[[ MATERIAL FOR THE TASK open ]]

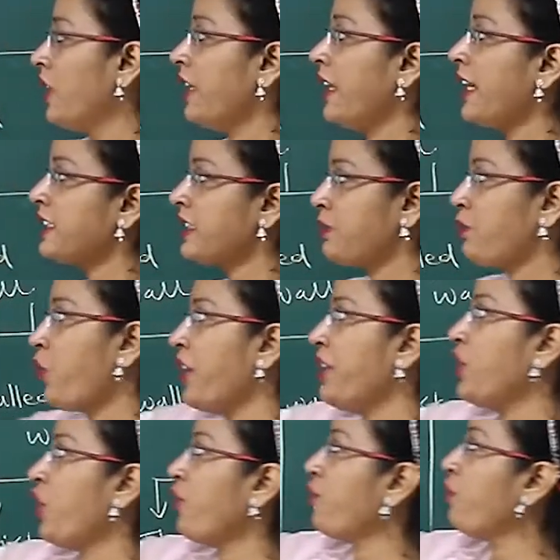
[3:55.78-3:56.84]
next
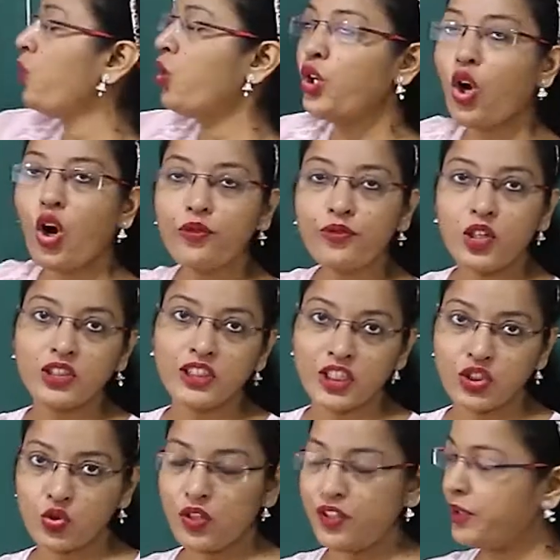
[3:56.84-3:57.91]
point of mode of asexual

[[ MATERIAL FOR THE TASK closed ]]
[[ MATERIAL FOR THE TASK open ]]

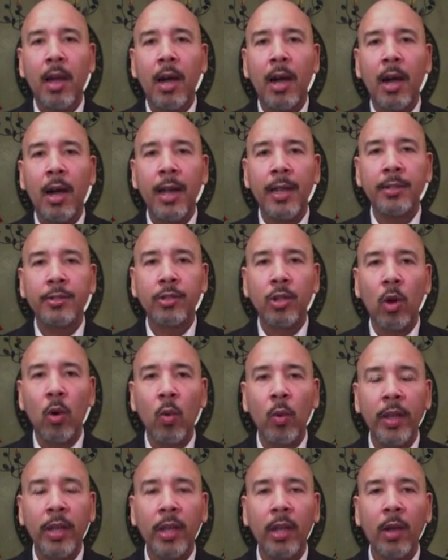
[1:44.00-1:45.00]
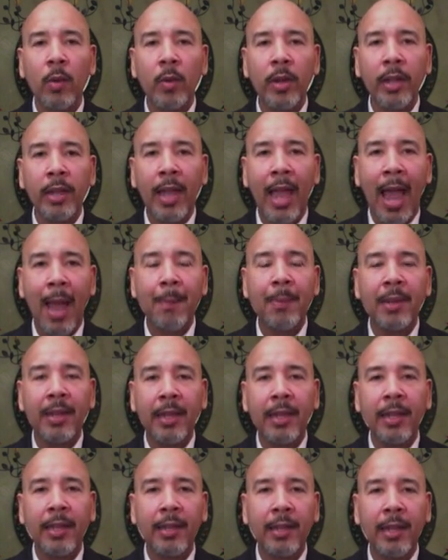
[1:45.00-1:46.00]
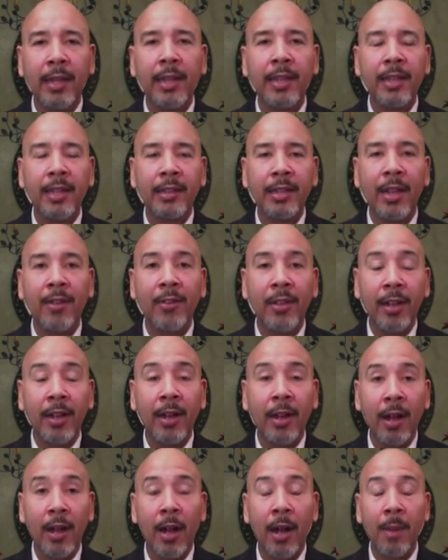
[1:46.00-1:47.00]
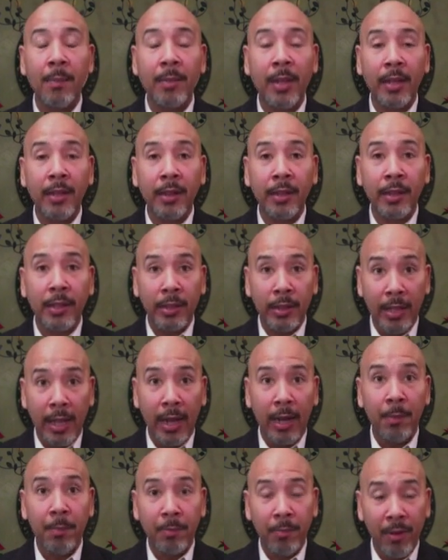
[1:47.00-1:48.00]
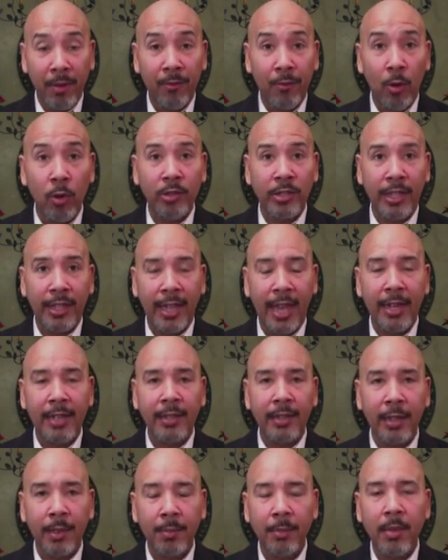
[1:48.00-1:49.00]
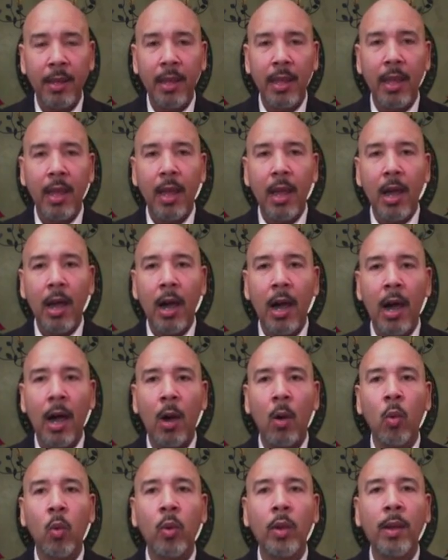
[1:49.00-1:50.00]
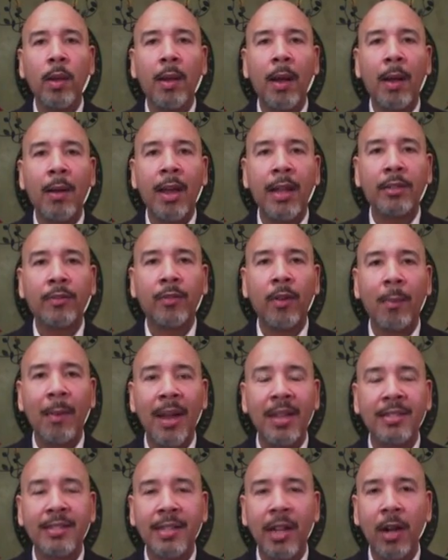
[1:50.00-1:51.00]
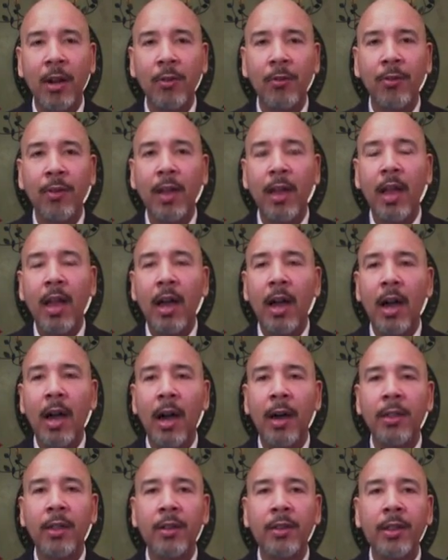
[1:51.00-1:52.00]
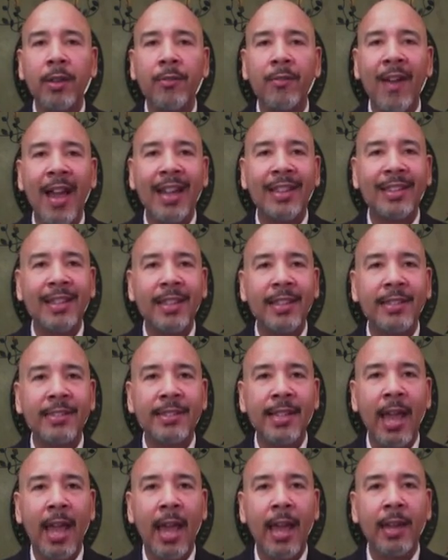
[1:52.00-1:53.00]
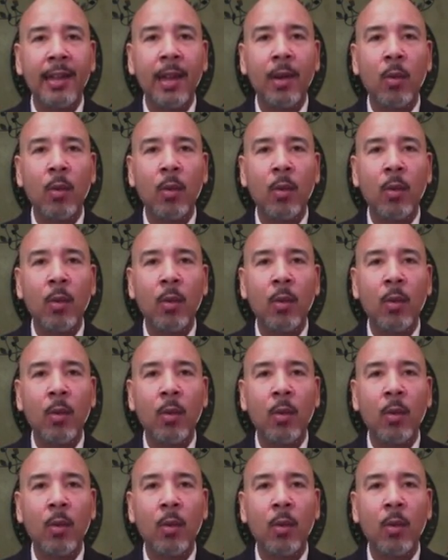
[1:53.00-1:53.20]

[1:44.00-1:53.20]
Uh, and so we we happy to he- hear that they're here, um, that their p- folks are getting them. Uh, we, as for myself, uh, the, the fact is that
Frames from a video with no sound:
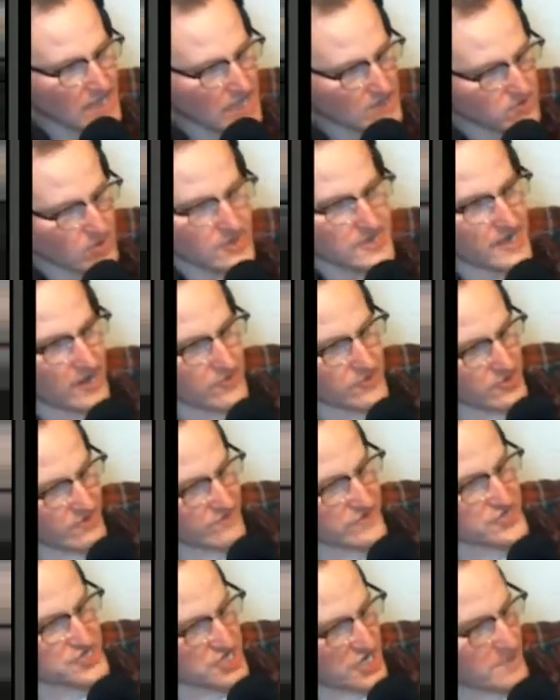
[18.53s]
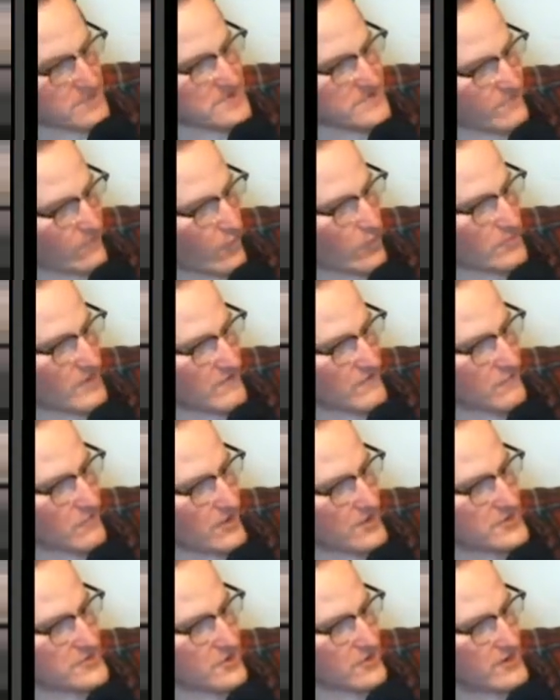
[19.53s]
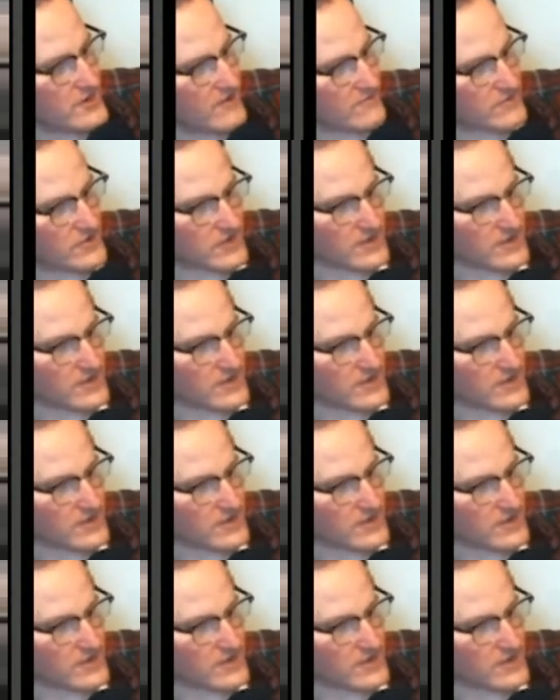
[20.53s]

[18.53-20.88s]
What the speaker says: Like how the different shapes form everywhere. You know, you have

[[ MATERIAL FOR THE TASK closed ]]

WORK ORDER:
In the records above, find the line with "[1:50.00-1:51.00]". Print exactly from there through the line with "What the speaker", minus the pictures.

EXERCISE OUTPUT:
[1:50.00-1:51.00]
[1:51.00-1:52.00]
[1:52.00-1:53.00]
[1:53.00-1:53.20]

[1:44.00-1:53.20]
Uh, and so we we happy to he- hear that they're here, um, that their p- folks are getting them. Uh, we, as for myself, uh, the, the fact is that
Frames from a video with no sound:
[18.53s]
[19.53s]
[20.53s]

[18.53-20.88s]
What the speaker says: Like how the different shapes form everywhere. You know, you have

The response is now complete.